It is perfectly fine to question your investment's integrity I know that many of you will consider me enemy #1 after this post.
In the time that I have been invested in APHA I have seen many soliders fall. There
were many good people who unfortunately held this stock too long and lost a lot
of money. We were roped in by the hype of the previous C Suite and the their greed
has punished us in so many ways. Now, we have a different problem with the current C Suite.
The problem we face now is an image and transparency problem. For 4 quarter's now we have
seen some very respectable earnings, only to have the positive effects of those earnings tempered by share dilution of some sort. Irwin has also not been true to his word either at times.
These are things that the markets notice and the market's are not being played like a fiddle by Irwin.
Now to my point.
After reviewing this most recent ER, Irwin's game plan is truly exposed.
Irwin has managed to muster up a consideralbe amount of debt. If you look at sections 16,17 and
18 of the latest consolidated financials, you can see the amount of indebtedness. Short term,
long term and even the convertible debentures. Now, add in the write downs that have occurred within the last year and a half, we are at a very dangerous level. And yes before anyone says well APHA has nearly 500 Million Cash, take a look at the financials, that cash is long term debt and assets are leveraged as well.

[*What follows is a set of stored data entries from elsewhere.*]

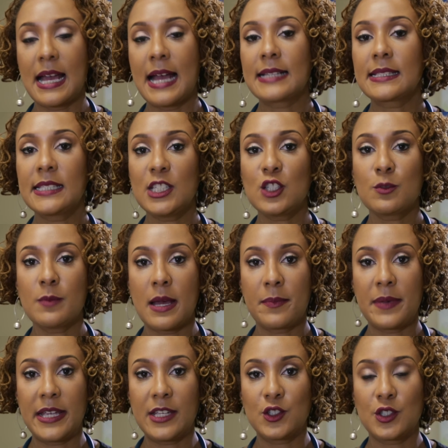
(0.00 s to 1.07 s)
I teach my
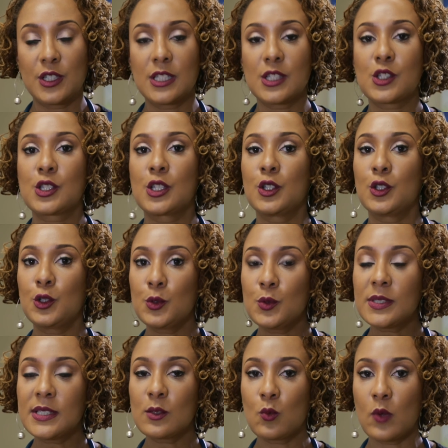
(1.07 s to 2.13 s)
patients to
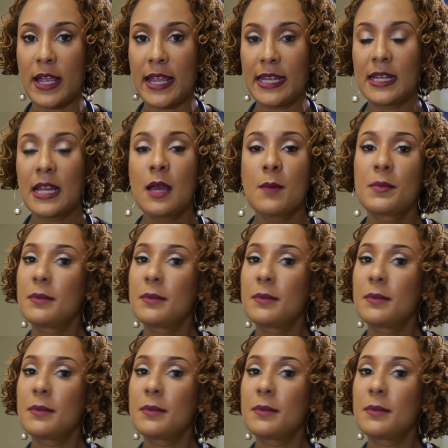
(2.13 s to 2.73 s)
lose the weight,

The reason I say it is dangerous, is because the debt is at levels that are unsustainable. Irwin
has managed to keep our share price down which will hinder any chance of a partnership or direct investment. The low share price strategy also ensure unrealized gains from the low share price that is below the base line of the convertible debentures. This prevents the convertible debentures from actually being converted. If this persists, the net result will be more dilution, because the institutions will want to re-negotiate their terms for a lower share price on the their CD and have more shares issued. They will probably then proceed to short the stock of a re-negotiated CD.
WHY IS IRWIN dong this?
-An undervalued company is easier to control, dial up one of the analyst's and ask for an upgrade and voila, the headroom in the low share price with an upgrade can provide a defense against a take over bid.
-When share's are greatly undervalued, the interest and ease of which to borrow money is surprising albeit at a very high carrying charge. There is the classic pump and dump scenario, not to mention the license to short the stock by the financial institution issuing the funds. Let's not even talk about the NAKED SHORTING that goes on.
-If debt repayment is necessary, it is easier for those third party financial house's to consider
debt repayment via undervalued share issuance, because of the space in the Share price using a pump and dump scheme.
-It can be easier to obtain a partner with a low share price to entice them, but if the number of
outstanding shares is high, this could be a problem considering the amount of dilution already
taken into account.
So in a nut shell, we need a partner. We also need to stop with the raises via CD and ATM. Aphria stock price is low and undervalued because the market does not like the lack of a partner, nor does the market like the dilution and debt. I am a holder of 40K shares.